08 Differences Between Lua Jit Branch and Standard Lua

08 Differences between LuaJIT Branch and Standard Lua #

Hello, I’m Wen Ming.

In this lesson, we will learn about LuaJIT, another cornerstone of OpenResty. Today, I will focus on important and lesser-known aspects of Lua and LuaJIT. For more basic knowledge of the Lua language, you can learn through search engines or Lua books. I recommend the book “Programming in Lua” written by the author of Lua.

Of course, in OpenResty, the barrier to writing correct LuaJIT code is not high, but writing efficient LuaJIT code is not easy. I will discuss the key points in detail in the later sections on performance optimization in OpenResty.

First, let’s take a look at the position of LuaJIT in the overall architecture of OpenResty:

As mentioned before, the worker processes in OpenResty are all forked from the master process. Actually, the LuaJIT virtual machine in the master process will also be forked. All coroutines within the same worker process share this LuaJIT virtual machine, and the execution of Lua code is also performed within this virtual machine.

This can be considered the basic principle of OpenResty, which we will discuss in detail in later lessons. Today, let’s first clarify the relationship between Lua and LuaJIT.

Relationship between Standard Lua and LuaJIT #

Let’s start with the important point:

Standard Lua and LuaJIT are two different things. LuaJIT is only compatible with the syntax of Lua 5.1.

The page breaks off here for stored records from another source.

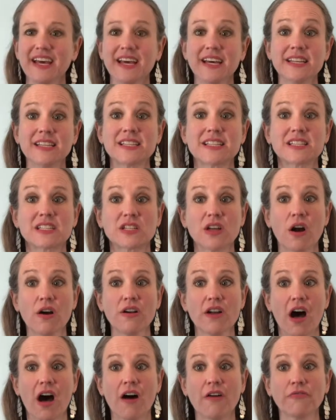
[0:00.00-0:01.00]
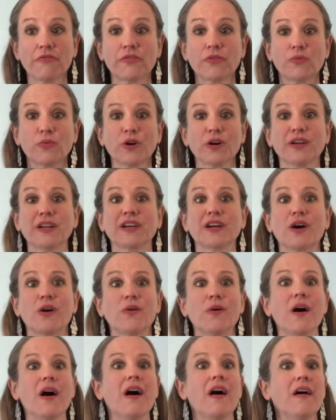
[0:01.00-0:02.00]
To start off, we're going to go
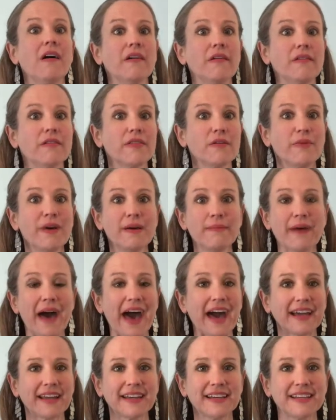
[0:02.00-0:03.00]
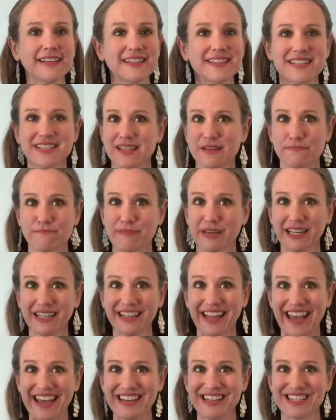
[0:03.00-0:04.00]
all the way back to the Middle
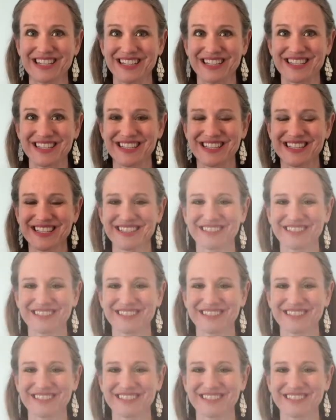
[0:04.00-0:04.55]
Ages.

The latest version of Standard Lua is now 5.3, while the latest version of LuaJIT is 2.1.0-beta3. In the old versions of OpenResty a few years ago, you could choose to use either the Standard Lua VM or the LuaJIT VM as the execution environment when compiling. However, support for Standard Lua has been removed and now only LuaJIT is supported.

LuaJIT is syntax compatible with Lua 5.1, and selectively supports Lua 5.2 and 5.3. Therefore, we should first learn the syntax of Lua 5.1 and then build upon it to learn the features of LuaJIT. In the previous class, I have already introduced the basic syntax of Lua, and today I will only point out some of the special features of Lua.

It is worth noting that OpenResty does not directly use the 2.1.0-beta3 version provided by LuaJIT. Instead, it maintains its own fork based on it: [openresty-luajit2]:

OpenResty maintains its own branch of LuaJIT and has added many unique APIs.

These unique APIs were added during the development of OpenResty for performance considerations. Therefore, when we mention LuaJIT later, we specifically refer to the LuaJIT branch maintained by OpenResty.

Why choose LuaJIT? #

After hearing so much about the relationship between LuaJIT and Lua, you might wonder why not use Lua directly and instead use the self-maintained LuaJIT? The main reason is the performance advantage of LuaJIT.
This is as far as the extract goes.